### WHAT IS BEING ASKED
Copy each line below in which the string "with" occurs.

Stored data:
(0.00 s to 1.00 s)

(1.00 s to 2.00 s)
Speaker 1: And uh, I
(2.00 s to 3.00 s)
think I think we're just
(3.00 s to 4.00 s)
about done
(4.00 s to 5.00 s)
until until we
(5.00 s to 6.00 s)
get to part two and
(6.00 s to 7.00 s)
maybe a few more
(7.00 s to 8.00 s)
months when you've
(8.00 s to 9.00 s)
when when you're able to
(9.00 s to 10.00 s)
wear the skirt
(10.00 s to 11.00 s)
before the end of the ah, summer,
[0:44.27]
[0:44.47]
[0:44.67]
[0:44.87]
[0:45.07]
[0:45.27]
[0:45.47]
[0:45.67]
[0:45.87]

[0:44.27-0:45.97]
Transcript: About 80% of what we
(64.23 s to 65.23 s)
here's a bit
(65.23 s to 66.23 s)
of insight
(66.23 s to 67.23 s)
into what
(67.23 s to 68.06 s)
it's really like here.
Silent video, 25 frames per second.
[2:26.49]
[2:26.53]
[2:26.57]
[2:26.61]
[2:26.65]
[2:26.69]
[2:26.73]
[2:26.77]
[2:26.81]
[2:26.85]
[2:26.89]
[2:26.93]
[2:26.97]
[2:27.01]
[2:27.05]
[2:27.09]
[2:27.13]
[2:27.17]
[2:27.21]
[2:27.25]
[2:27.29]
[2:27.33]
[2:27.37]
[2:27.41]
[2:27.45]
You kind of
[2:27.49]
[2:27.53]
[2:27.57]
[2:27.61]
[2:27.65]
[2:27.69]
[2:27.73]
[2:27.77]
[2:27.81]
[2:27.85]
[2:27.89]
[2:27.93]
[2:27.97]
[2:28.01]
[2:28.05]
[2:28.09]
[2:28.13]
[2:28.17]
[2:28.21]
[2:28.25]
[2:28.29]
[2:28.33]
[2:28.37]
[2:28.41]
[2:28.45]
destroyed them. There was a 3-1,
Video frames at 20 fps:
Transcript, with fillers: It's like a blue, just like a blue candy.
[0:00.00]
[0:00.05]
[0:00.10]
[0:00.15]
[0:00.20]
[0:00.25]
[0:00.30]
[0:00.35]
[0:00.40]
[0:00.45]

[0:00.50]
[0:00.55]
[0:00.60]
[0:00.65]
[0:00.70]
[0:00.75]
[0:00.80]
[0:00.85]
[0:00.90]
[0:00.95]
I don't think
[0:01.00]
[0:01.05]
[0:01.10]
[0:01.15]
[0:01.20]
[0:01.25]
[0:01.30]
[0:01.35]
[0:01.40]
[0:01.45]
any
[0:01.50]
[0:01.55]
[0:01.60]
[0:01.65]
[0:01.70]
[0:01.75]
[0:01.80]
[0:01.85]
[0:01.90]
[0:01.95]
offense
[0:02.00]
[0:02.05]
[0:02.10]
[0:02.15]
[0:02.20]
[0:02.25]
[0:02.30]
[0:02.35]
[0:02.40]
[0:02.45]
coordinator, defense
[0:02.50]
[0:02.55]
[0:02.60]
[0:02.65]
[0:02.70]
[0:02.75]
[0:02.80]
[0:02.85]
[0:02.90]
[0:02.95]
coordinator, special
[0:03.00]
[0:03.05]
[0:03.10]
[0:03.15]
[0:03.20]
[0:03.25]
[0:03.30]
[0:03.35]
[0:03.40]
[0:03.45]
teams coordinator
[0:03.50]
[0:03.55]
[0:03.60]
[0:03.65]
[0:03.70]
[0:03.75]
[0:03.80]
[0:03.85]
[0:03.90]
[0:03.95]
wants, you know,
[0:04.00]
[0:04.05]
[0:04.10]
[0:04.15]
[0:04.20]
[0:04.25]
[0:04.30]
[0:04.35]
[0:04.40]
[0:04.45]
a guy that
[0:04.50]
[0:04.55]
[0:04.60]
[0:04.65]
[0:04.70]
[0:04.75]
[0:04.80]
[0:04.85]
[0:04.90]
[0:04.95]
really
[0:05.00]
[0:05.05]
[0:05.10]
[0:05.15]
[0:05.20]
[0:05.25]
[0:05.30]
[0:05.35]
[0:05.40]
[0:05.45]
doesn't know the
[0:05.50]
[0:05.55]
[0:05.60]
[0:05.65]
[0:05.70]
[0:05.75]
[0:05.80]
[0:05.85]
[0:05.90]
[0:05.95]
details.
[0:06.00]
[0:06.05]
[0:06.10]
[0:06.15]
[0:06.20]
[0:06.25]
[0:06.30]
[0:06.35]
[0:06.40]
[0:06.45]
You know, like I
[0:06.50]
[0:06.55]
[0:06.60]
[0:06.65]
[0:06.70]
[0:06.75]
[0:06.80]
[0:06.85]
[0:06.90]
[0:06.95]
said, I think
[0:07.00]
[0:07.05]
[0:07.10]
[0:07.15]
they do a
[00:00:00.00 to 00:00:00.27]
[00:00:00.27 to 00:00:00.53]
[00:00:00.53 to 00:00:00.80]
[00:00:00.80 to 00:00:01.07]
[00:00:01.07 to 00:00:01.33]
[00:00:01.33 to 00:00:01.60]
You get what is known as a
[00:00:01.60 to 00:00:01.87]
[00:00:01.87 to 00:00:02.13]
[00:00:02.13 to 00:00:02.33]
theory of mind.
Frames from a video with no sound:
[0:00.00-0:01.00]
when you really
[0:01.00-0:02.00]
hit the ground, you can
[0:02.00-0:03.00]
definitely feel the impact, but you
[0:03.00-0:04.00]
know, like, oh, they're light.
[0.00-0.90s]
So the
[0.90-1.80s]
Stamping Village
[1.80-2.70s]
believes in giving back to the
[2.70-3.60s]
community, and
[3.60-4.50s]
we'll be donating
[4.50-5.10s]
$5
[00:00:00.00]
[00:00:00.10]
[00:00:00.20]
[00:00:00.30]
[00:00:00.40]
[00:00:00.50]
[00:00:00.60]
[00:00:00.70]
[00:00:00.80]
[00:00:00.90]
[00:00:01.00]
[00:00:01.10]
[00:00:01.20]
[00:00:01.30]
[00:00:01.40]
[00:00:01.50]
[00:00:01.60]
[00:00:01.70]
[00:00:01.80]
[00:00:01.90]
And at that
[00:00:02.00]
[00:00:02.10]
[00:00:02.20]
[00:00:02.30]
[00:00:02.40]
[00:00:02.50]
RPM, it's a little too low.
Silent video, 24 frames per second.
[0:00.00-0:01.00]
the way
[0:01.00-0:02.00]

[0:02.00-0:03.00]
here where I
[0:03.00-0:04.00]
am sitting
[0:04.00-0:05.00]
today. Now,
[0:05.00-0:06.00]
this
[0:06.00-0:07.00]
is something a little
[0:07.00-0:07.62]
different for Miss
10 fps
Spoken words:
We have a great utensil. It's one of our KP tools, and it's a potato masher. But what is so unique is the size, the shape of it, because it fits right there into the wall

### ANSWER BOX
Transcript, with fillers: It's like a blue, just like a blue candy.
Frames from a video with no sound:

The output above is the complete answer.